2. Lighting of oil lamps and candles signifies for the victory of good over evil. It is also a way of conferring devotion and conveying warm reception for Goddess Laxmi.There is a belief that Goddess Laxmi, the Hindu deity of wealth and prosperity, arrives in that house on the night of Diwali which is utterly clean and filled with light.
3. Bursting crackers is another way of spreading light. However, utmost care and concern is required on this aspect. It is meant to be brought in use as a source of light, rather than a source of noise or pollution, and that is what one should consciously be directed at.
4. Conventionally, lighting of lamps and candles are required to be performed during the evening time. There is nothing as such confinement of time for bursting crackers, but it is essentially required to be done with fervor on the evening of Diwali.
5. Another important part intrinsically associated with this festival is of drawing colorful Rangoli, which are usually drawn at the main entrance of the house. Drawing it is believed to bring in lots of cheer and positivity, as well as conveys a gesture of gratitude and warmness towards Goddess Laxmi.
1. Laxmi Puja is the most important conventional aspect associated with the festival of Deepawali, in specifically amongst the Hindus belonging to North and West India. On the evening of festival, after sunset, all family members gather to be a part of this ritualistic worship. As a part of this worship, Goddess Laxmi, the Hindu deity of wealth and prosperity, is worshipped.

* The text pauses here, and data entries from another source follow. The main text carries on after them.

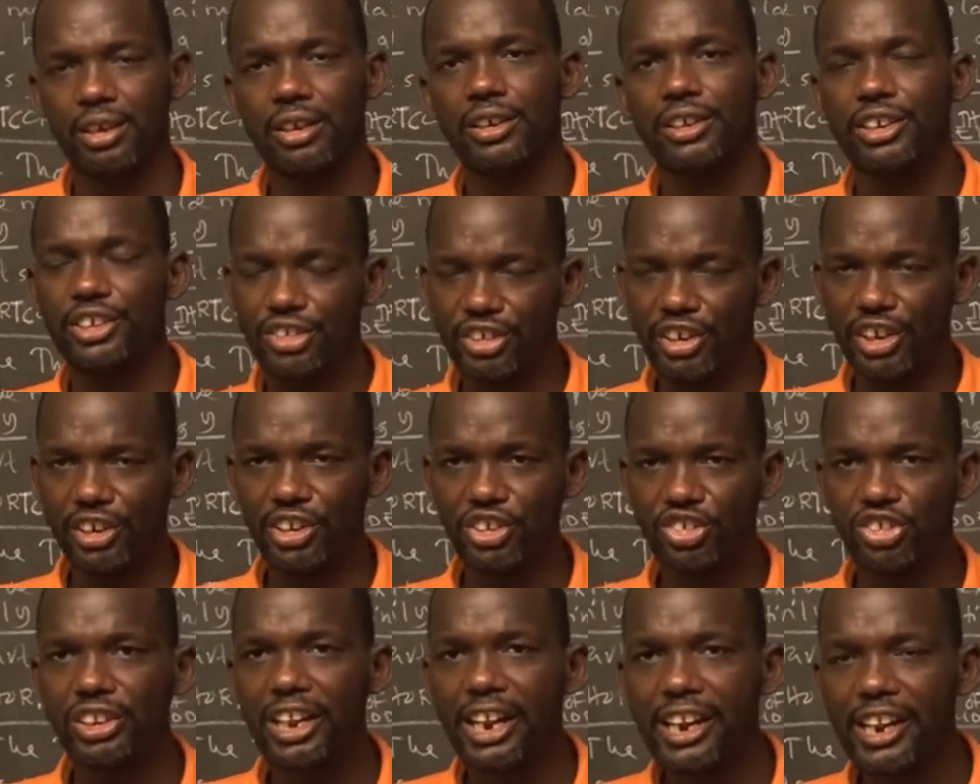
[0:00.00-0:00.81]

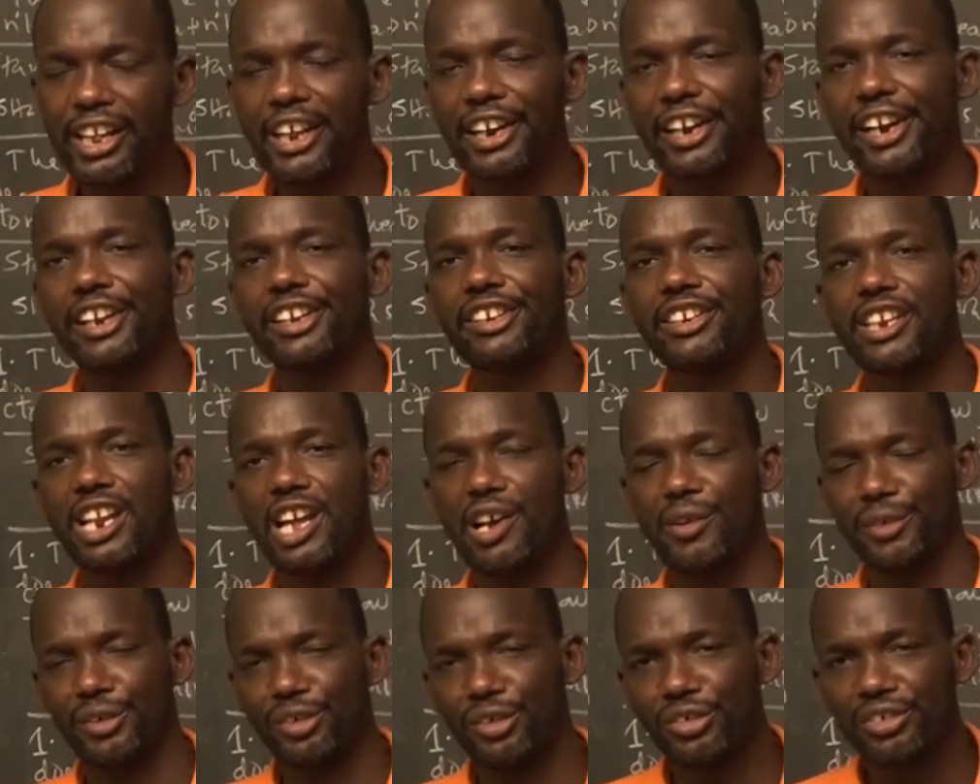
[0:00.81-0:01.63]
Internationally, right
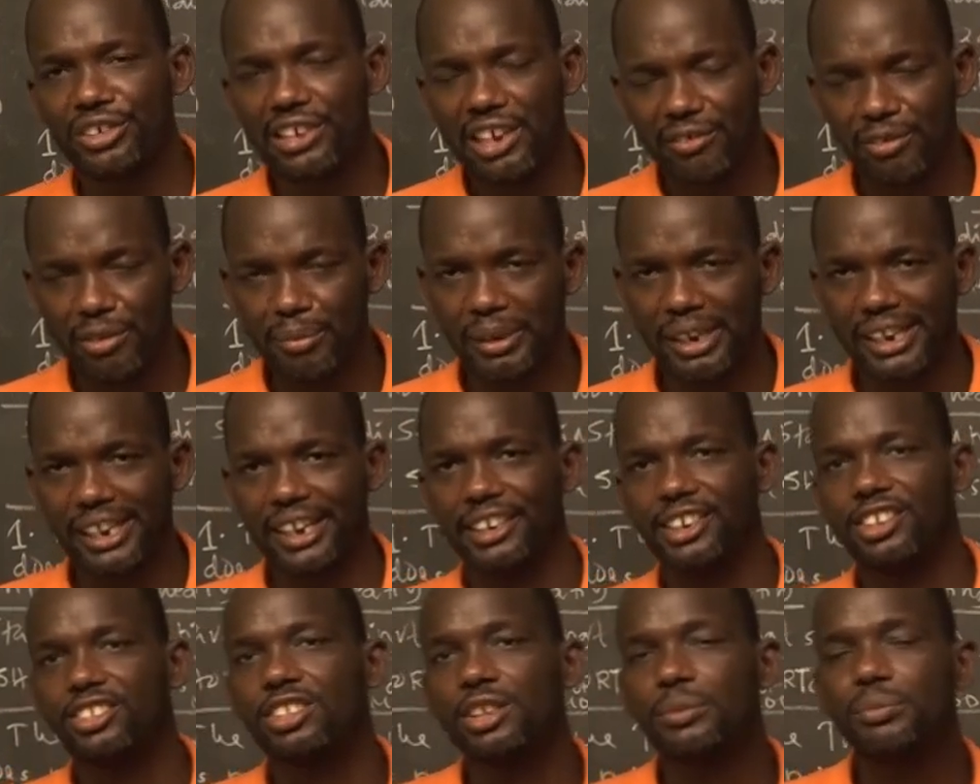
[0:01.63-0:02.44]
now we don't have a
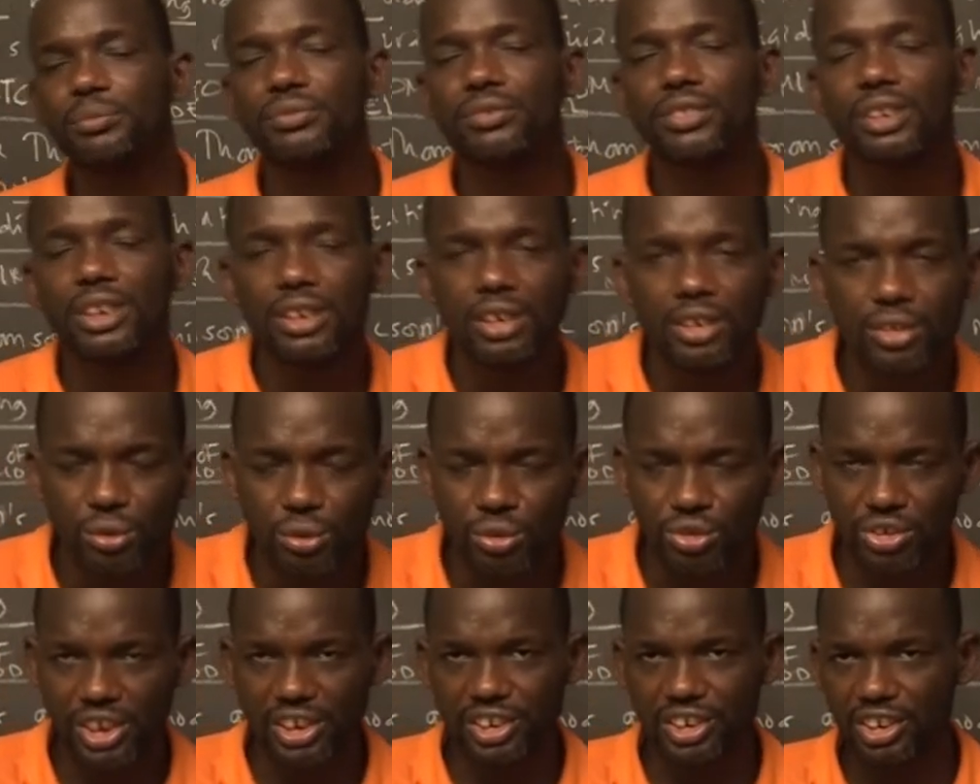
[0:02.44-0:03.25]
mechanism to
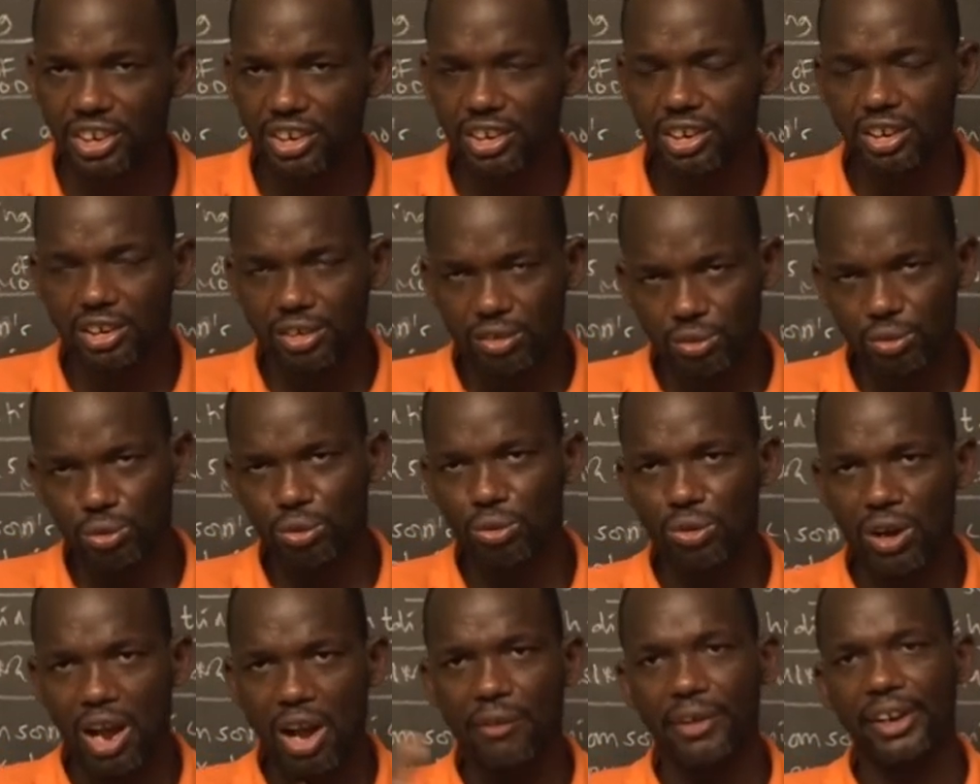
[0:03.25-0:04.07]
send it
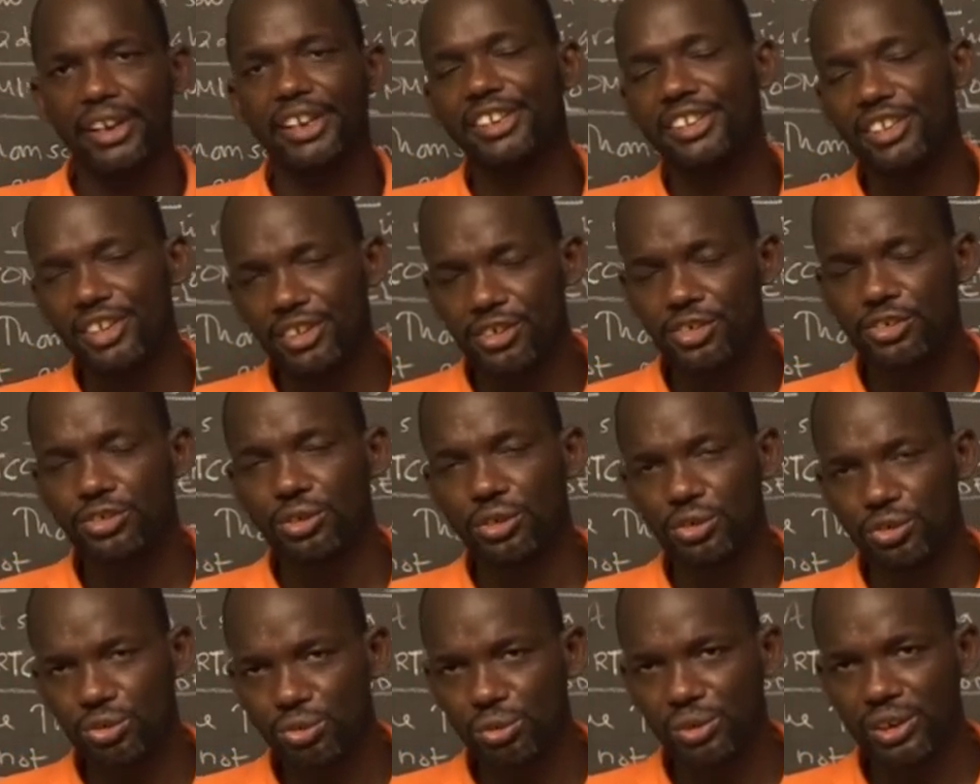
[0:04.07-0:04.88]
to our international
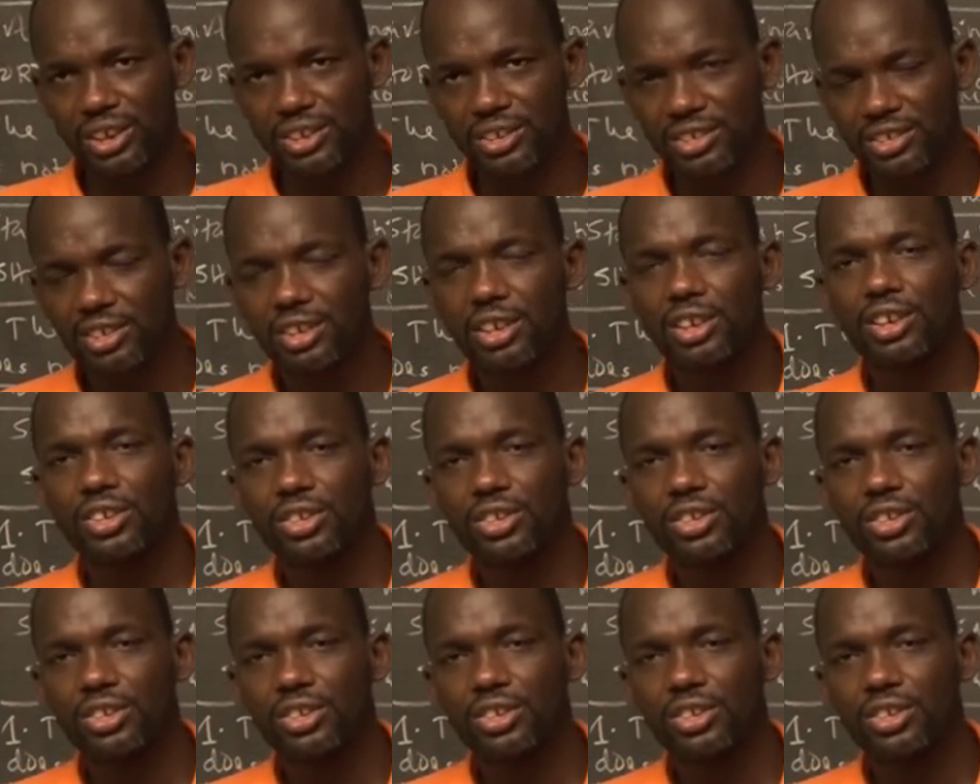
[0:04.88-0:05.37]
students,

2. Besides performing it at home, people with their own business or trade make sure to perform it at their workplace as well. Also, the festival is like a New Year for all traders and businessmen, and to mark the occasion, they get themselves new account books on this day.
3. Temple of the house is cleaned and adorned for this special day. All idols and images of Gods and Goddesses are washed, cleaned, and appropriately placed. They should preferably be placed on a raised platform, which should not be very-high, such that everyone in the family can view it easily.
4. Oil lamps, incense sticks, and candles are lighted, as it sways away negativities. A Kalash filled with rice is also placed. Flowers, betel leaves, and cloves are offered, and abir, sindoor (sacred red powder), and haldi (turmeric) are applied to idols.
5. Diwali Puja requires one to pay worship to five deities. As religiously believed, Puja should essentially get started with the worship of Lord Ganesh. Then, one should pay worship to the three forms of Goddess Laxmi - Goddess Mahalakshmi, the deity of wealth, Goddess Saraswati, the deity of art, wisdom, and communication, and Goddess Mahakali. Puja concludes with the worship of Lord Kuber, who has been described to be the Hindu treasurer of Gods in beliefs of Hinduism. As a part of worship, all family members sing devotional songs in sync, and in the end, offer prayers for overall wellbeing, success, happiness, and growth.
6. After Puja, Bhog is offered to all deities, in which eateries including sweets, fruits, and traditional Diwali items are bestowed. Prasad is distributed amongst everyone present.
7. Dakshina (alms), according to one’s own degree of gratitude, should be offered to a priest. Helping poor in any way is equally virtuous.
As soon as Puja gets over, everyone engages in celebrating the festival by first treating themselves with the special dinner made for the day and then by bursting crackers for as long as they can.